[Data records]
☆ ☆ ☆ ☆ ☆ ☆ ☆
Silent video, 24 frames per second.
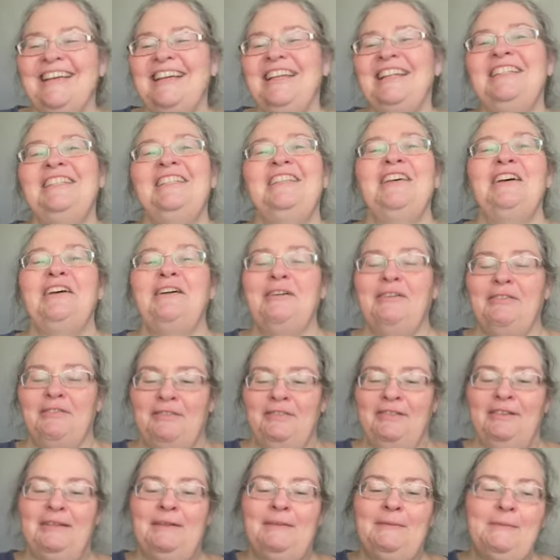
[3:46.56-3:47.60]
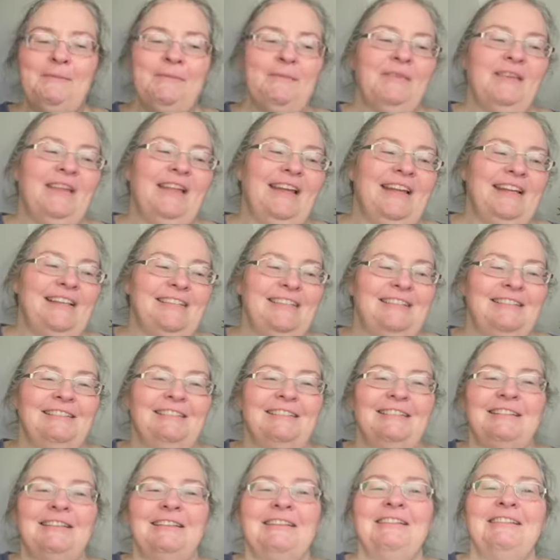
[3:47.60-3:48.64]
Tough, as I
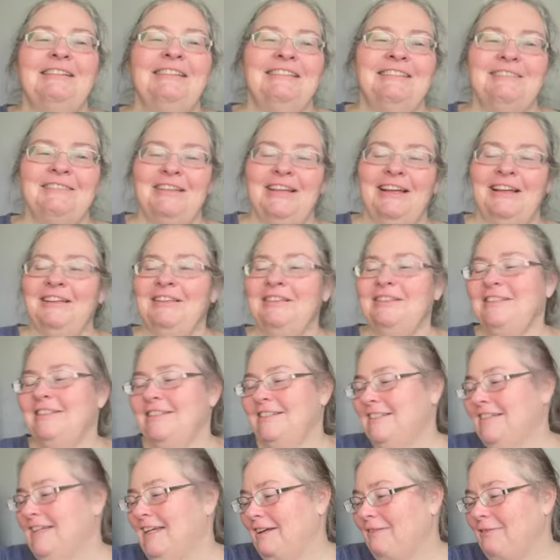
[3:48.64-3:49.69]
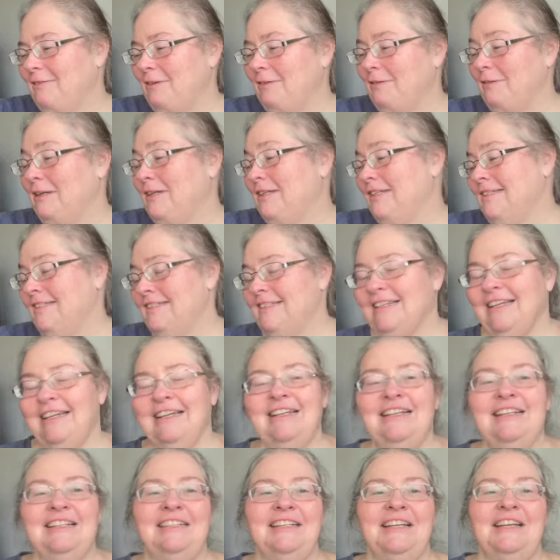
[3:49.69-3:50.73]
used to say. Well, we used to say
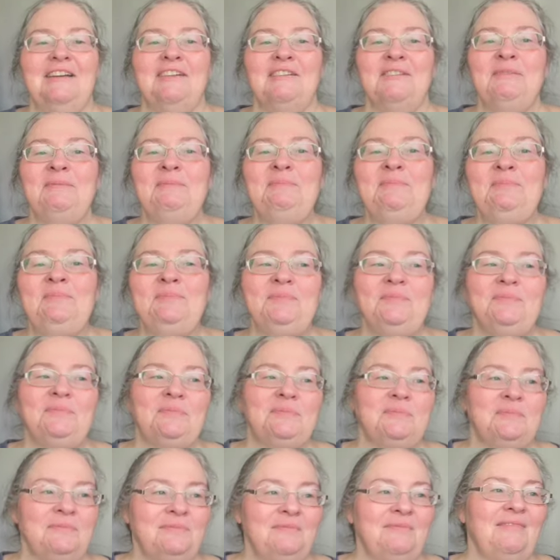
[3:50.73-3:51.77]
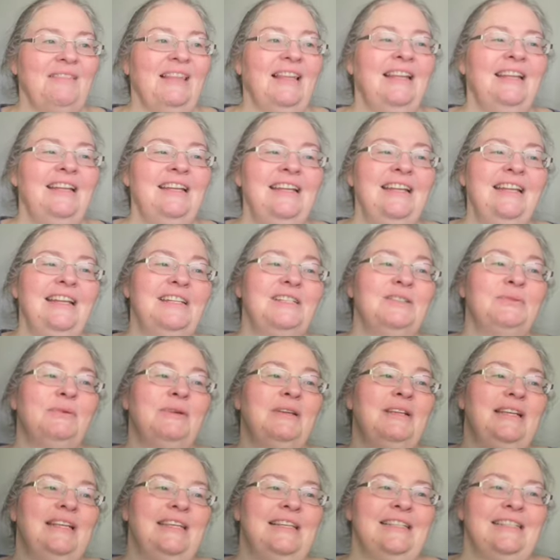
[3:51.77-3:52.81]
in the South. The next
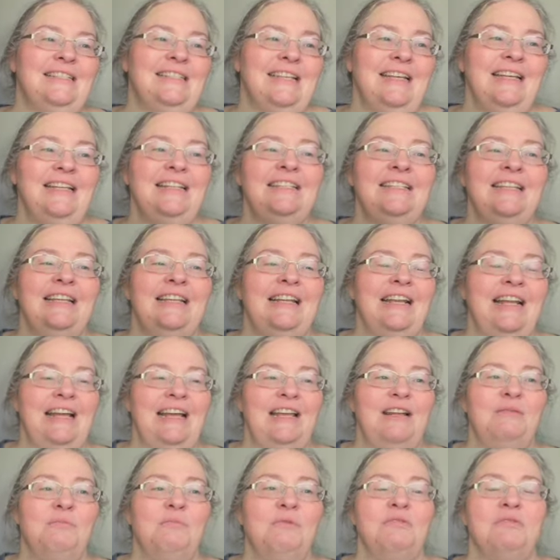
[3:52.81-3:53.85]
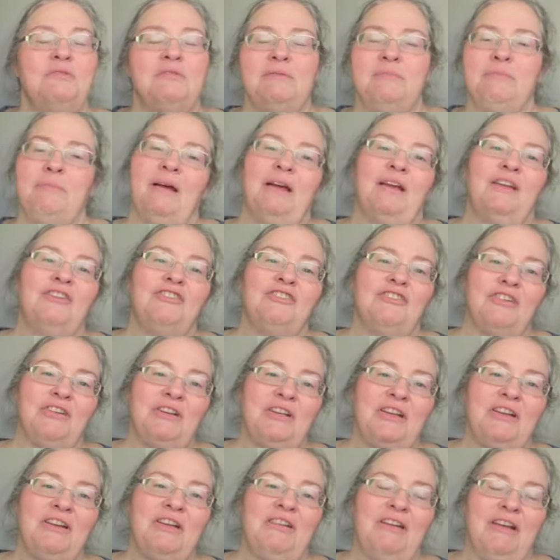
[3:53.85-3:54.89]
one is Santa and Animals by
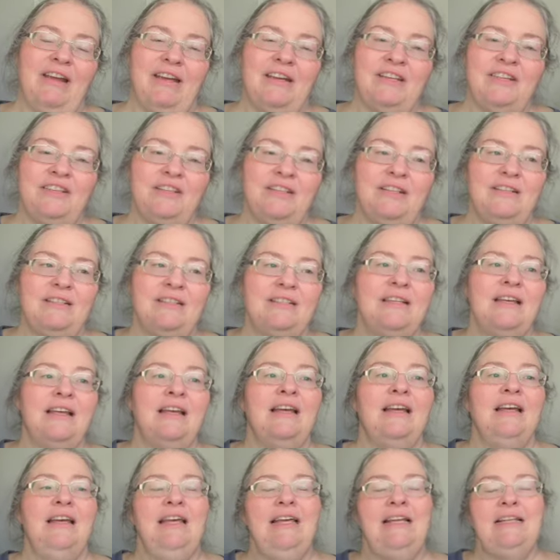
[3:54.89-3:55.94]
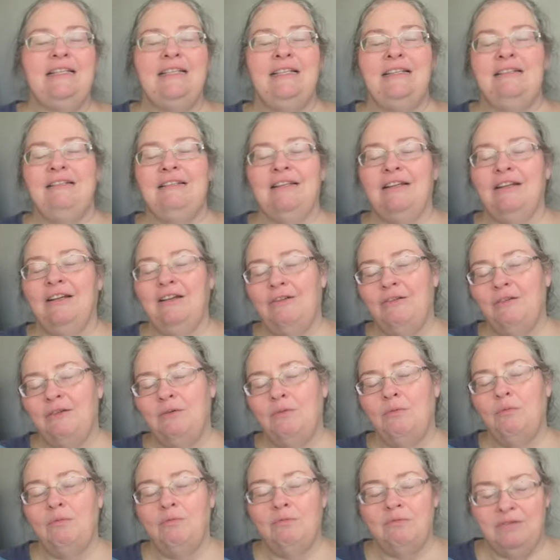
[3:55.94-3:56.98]
Charting Creations. It's a
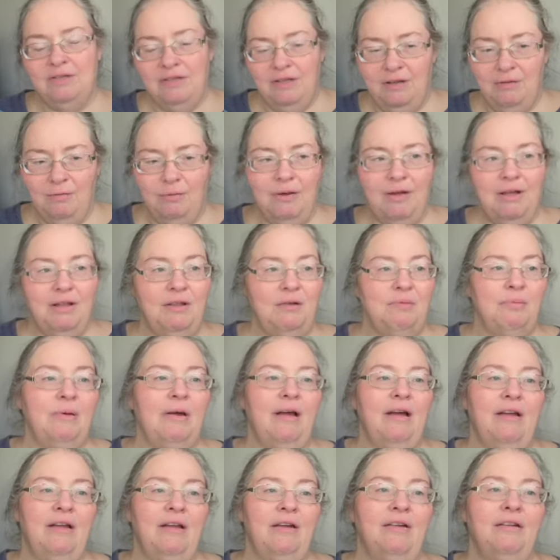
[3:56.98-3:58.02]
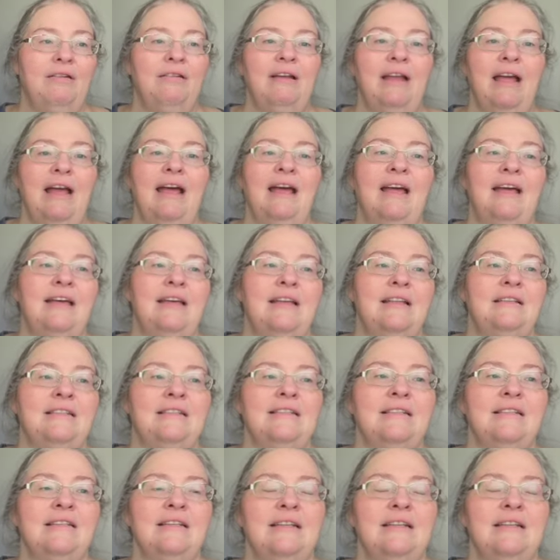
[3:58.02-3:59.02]
Dakota Dotweiler pattern, and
☆ ☆ ☆ ☆ ☆ ☆ ☆
All of the lines above should be copied exactly, apart from the pictures.

Silent video, 24 frames per second.
[3:46.56-3:47.60]
[3:47.60-3:48.64]
Tough, as I
[3:48.64-3:49.69]
[3:49.69-3:50.73]
used to say. Well, we used to say
[3:50.73-3:51.77]
[3:51.77-3:52.81]
in the South. The next
[3:52.81-3:53.85]
[3:53.85-3:54.89]
one is Santa and Animals by
[3:54.89-3:55.94]
[3:55.94-3:56.98]
Charting Creations. It's a
[3:56.98-3:58.02]
[3:58.02-3:59.02]
Dakota Dotweiler pattern, and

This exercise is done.